Covid-19 was introduced to the UK mainly from southern Europe, rather than China, during the first wave of the pandemic, according to the most comprehensive genomic analysis of transmission ever performed for any disease.
The study, conducted by Oxford and Edinburgh universities, looked at more than 1,000 infections brought to the UK by travelers from other countries before the end of April. Only 0.4% came directly from China. The largest sources were Spain (33%), France (29%) and Italy (12%).
The researchers analyzed the viral genome – the complete genetic code of the virus – in 50,000 samples taken from people infected with Sars-Cov-2 in the UK and other countries. They tracked the transmission chains by following slightly different lines that appear as the virus moves over time. The results were published Friday in the journal Science.
Although the study presents historical data from the first wave of Covid-19 last winter and spring, it shows how “genetic epidemiology” could be used to track the second rise now in full flood, said Professor Oliver Pybus of Oxford University, a study leader.
“This study shows that it is possible to track individual transmission lines of the virus accurately in time and space,” he said. “Performing weekly tests means that genomic tracking can become a key component of public health surveillance.”
The researchers are part of the Covid-19 Genomics UK consortium (Cog-UK), whose data have led to the identification of the most infectious variant B.1.1.7. They say that a detailed comparison of the behavior of the new variant with that of previous descendants will help us understand why it is spreading so fast now.
“Reconstructing where and when Covid-19 was introduced in the UK, we can see that previous travel and quarantine interventions could have helped reduce the acceleration and intensity of the first wave of cases in the UK,” said Prof. Pybus.
Although Covid-19 has its origins in China, only the first cases to arrive in the UK in late January came from there. The study shows three subsequent and much larger waves of introduction from continental Europe.
The first came in February and early March from Italy, the European country hit hardest by the pandemic. Then there was a greater increase in infection in Spain, followed by several cases in France in late March and early April.

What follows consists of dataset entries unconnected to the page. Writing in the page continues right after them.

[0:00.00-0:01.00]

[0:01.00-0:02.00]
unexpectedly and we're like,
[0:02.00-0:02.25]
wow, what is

By the end of April, with very few international trips and the UK blocked, the introduction of Covid-19 almost stopped and cases fell in the country. A new wave of imported infection – which was not included in this study – arrived in late August and early September in Spain and elsewhere.

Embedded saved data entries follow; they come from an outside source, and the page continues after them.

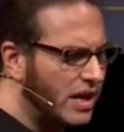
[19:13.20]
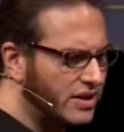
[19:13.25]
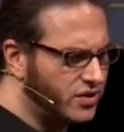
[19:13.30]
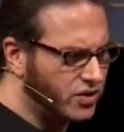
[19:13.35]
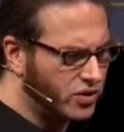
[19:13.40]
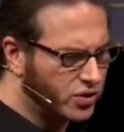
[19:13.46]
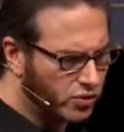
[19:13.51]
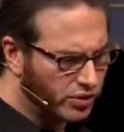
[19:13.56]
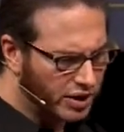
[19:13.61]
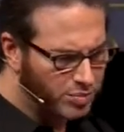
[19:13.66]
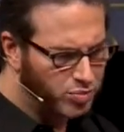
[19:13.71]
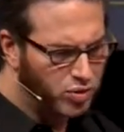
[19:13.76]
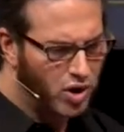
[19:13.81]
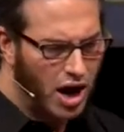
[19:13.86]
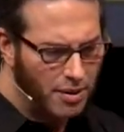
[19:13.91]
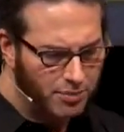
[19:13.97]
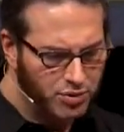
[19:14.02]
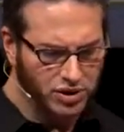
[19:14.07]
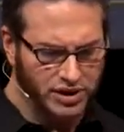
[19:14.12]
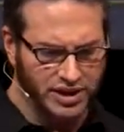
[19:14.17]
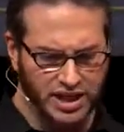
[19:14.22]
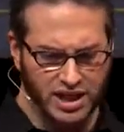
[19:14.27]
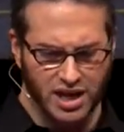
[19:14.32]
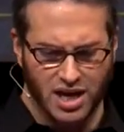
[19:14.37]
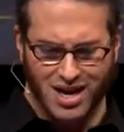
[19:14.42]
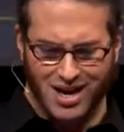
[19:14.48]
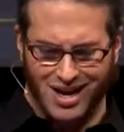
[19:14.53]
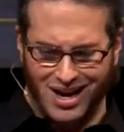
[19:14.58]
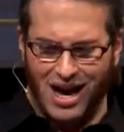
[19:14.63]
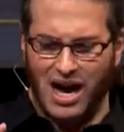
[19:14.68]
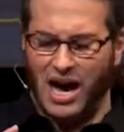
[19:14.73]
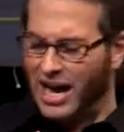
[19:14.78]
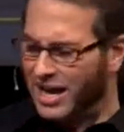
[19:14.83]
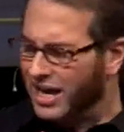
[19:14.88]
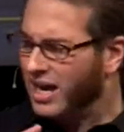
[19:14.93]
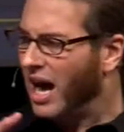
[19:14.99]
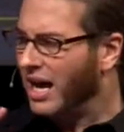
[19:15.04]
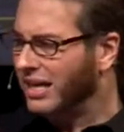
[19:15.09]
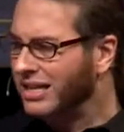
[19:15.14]
that story properly,
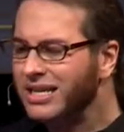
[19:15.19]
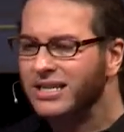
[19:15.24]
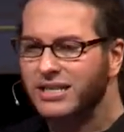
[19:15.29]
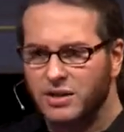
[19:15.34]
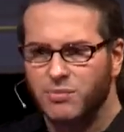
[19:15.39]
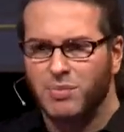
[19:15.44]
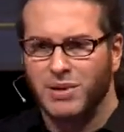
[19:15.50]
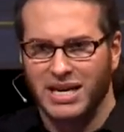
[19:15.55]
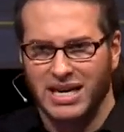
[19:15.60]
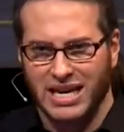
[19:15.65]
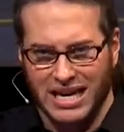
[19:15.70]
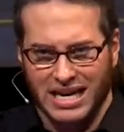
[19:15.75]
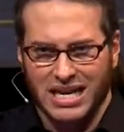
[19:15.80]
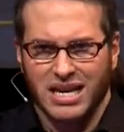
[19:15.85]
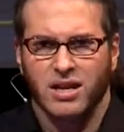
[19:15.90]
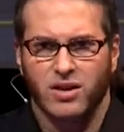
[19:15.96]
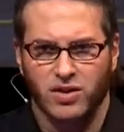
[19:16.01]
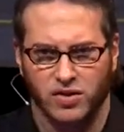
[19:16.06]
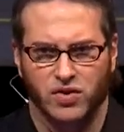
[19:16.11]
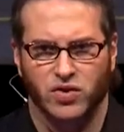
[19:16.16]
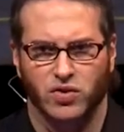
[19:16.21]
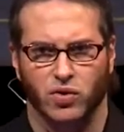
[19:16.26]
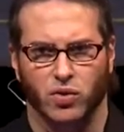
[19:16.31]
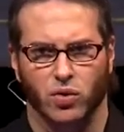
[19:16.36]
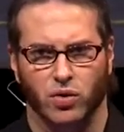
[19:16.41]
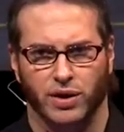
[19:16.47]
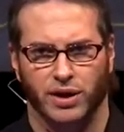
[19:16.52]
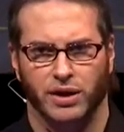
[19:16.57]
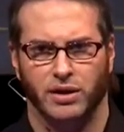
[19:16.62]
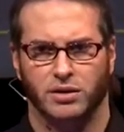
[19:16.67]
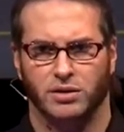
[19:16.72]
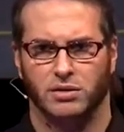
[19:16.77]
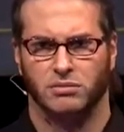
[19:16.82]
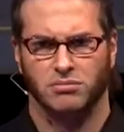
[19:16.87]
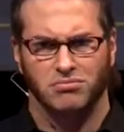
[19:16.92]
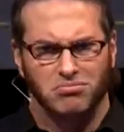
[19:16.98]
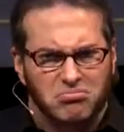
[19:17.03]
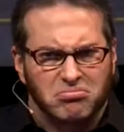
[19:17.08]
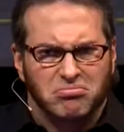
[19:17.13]
I need to be in the story.
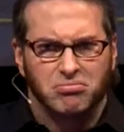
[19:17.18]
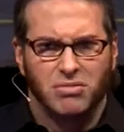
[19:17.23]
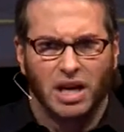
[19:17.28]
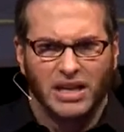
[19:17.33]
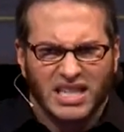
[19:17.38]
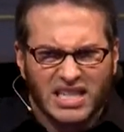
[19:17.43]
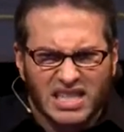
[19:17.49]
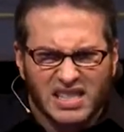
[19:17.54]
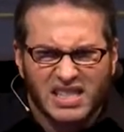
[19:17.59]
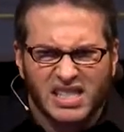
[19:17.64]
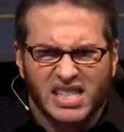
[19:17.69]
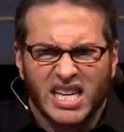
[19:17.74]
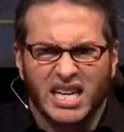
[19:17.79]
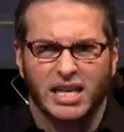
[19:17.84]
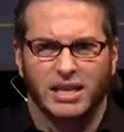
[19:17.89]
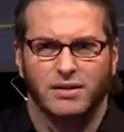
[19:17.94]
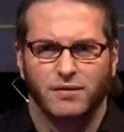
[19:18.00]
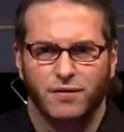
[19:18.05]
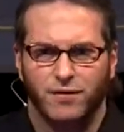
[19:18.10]
I need to see it,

Meanwhile, some viral lines continued to spread at a lower intensity in the UK during the summer. Unlike the current spread of the most transmissible variant B.1.1.7, the researchers found no evidence that any viral genealogy present had a selective advantage over others.
Researchers at the University of Glasgow published a separate but smaller study on Friday showing how travelers introduced Covid-19 to Scotland. He came to the same conclusions as the UK-wide analysis.
“The speed with which the virus has spread to Scotland and the UK as a whole, after multiple introductions, mainly from other European countries, has been extremely fast,” said Professor Emma Thomson, lead author of Nature Microbiology.
“It is possible that an earlier blockade in countries with a high burden of cases, such as Italy and other measures, such as quarantine of passengers in high-risk areas, could have prevented the escalation of the outbreak and more community transmission groups in course, ”she said.
“Our work offers unparalleled views on what happens in an individual epidemic,” said Louis du Plessis of Oxford University. “The UK distributes large volumes of genetic data on the virus on a weekly basis and if you do not have this level of surveillance, you will not know the real situation of the evolution and transmission of the virus.”
New national blocking rules in England
The main restriction is a firm message at home
People are allowed to leave home to go to work only if they cannot reasonably do so from home, to buy essential food, medicine and other necessities, and to move around with the household or another person – once upon a time. day and local
The most clinically vulnerable will be asked to protect
All primary and secondary schools and colleges will be closed until a mid-February review in mid-February. Vulnerable children and children of critical workers will still be able to participate, while ensuring growth will remain available
University students will have to learn from home until at least mid-February
Hospitality and non-essential retail trade will be closed. Dining services will be available, but not for the sale of alcohol
Entertainment and animal attractions, such as zoos, will be closed. Playgrounds can remain open
Places of worship may also remain open, but may only participate with the household.
Indoor and outdoor sports facilities, including courts, gyms, golf courses, swimming pools and horse riding arenas, will be closed. Elite sports, including the English Premier League, will be able to continue
Travel abroad will only be allowed for “essential” business
Full details are available on the government’s official website.